To them, my parents’ union was that of commitment and connection; to me, it was an act of defiance to the continued structural implementation of racism in America. Their love grounded them as they moved from their Queens apartment to the suburbs, looking to give their children the possibility of a world and future neither had been offered.
Everywhere we went as a family unit, people stopped and stared, including and especially when my petite and dominating Jewish grandma held onto my Black dad’s arm for support. Our existence as a family unit scared, challenged, and enraged people who did not want to acknowledge what we represented, the inevitable future we perhaps symbolized.
I remember many afternoons of just sitting and staring into my bedroom mirror, trying to locate the source of mystery I so seemed to symbolize.
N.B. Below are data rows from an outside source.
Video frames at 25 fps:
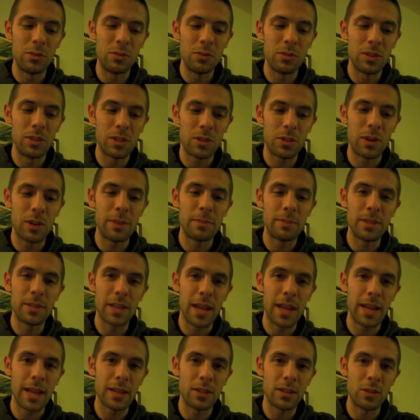the script
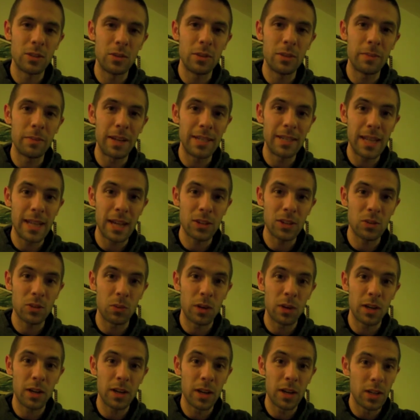and doing my text
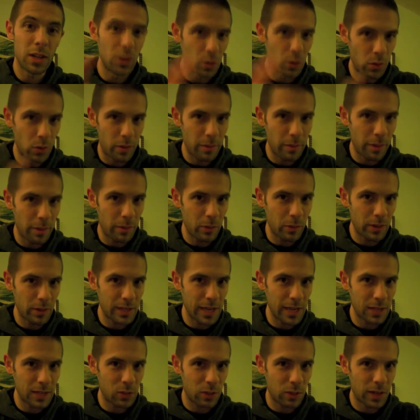work. You remember what
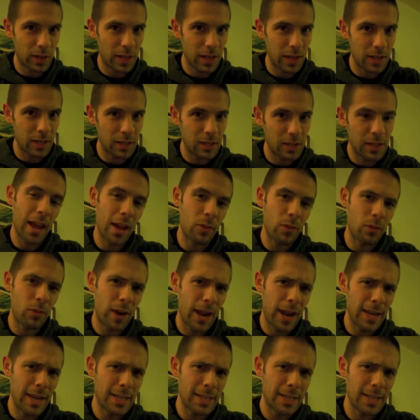text work is,
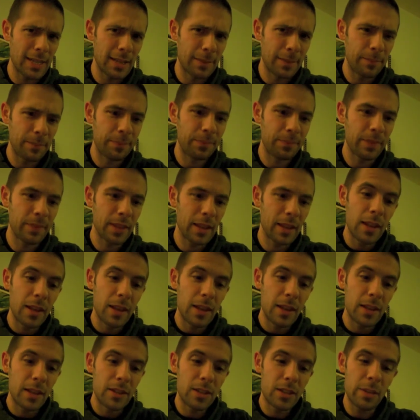right?
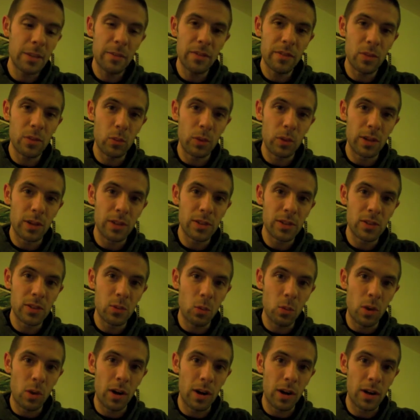Some of the words
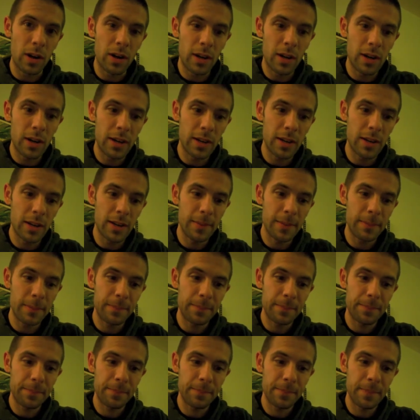were
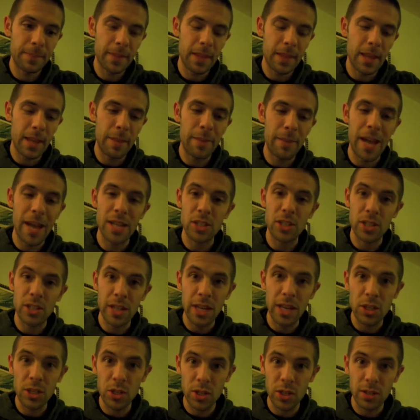
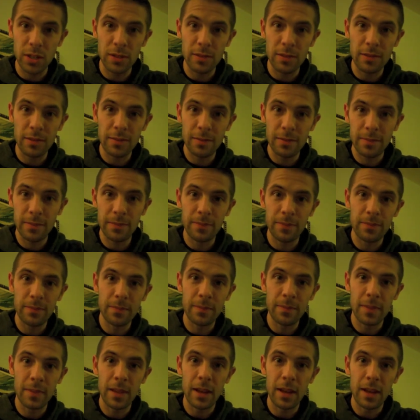imagination,
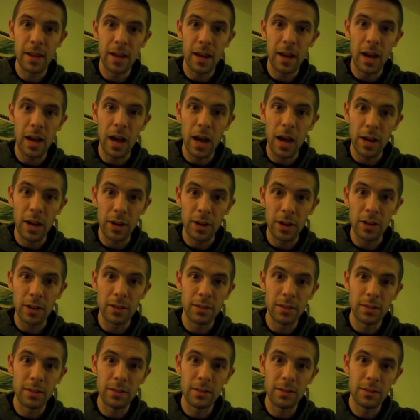honor,
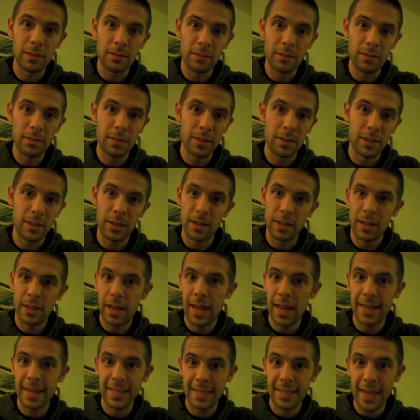
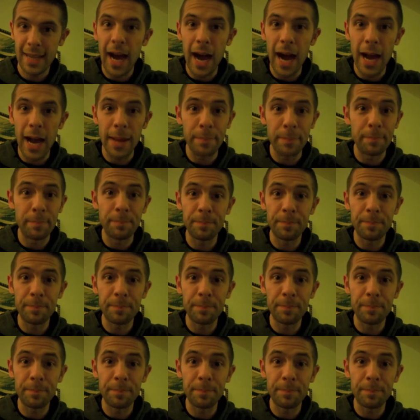and time.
We were the first of our kind, and yet I often think this is the experience of any person who has been othered. A story as old as time itself.
What was difficult was that we had no community to process this with—we were firsts in a suburban world that was just starting to learn about the concepts of color blindness. It was in these collected moments that I yearned for someone to look into my eyes and simply say, “You are exactly as you are supposed to be. You are a collection of atoms and light and love.” Looking back, I recognize what a strange dance it was, moving between many worlds, never really being accepted into any.
I think our formative years taught us how to shift between communities and cultures, and even more so, to recognize how race and ethnicity played such significant roles in both our development and in our perception of self.
Due to my years of working to understand just how complex identity truly is, I have thus committed to creating educational and developmental tools for the next generation of children who may begin or already have experienced the consequences of otherness.
Working for a time with the Jewish Multiracial Network, I learned many things. I learned just how much there is to be done in creating dialogue within communities where people feel safe enough to begin the work towards understanding. I learned the importance of Jewish mentorship. I learned the value of working alongside JOC and non-JOC nonprofits alike, so that accountability, connection, and community is not only created but forever sustained.
Moving forward, I want to learn what it is to eventually become a respected leader in the next wave of activism within our community. And one day soon I hope to become an equitable resource for the JOC community, a haven on the way home to those who have just started their journey.
What is comforting is that this process of wandering towards truth, towards home, is a very common and prominent theme in any Jewish identity. Just as Jacob blessed each tribe that came from his lineage, so too can we hold out our hands in solidarity to the tribe that connects us all.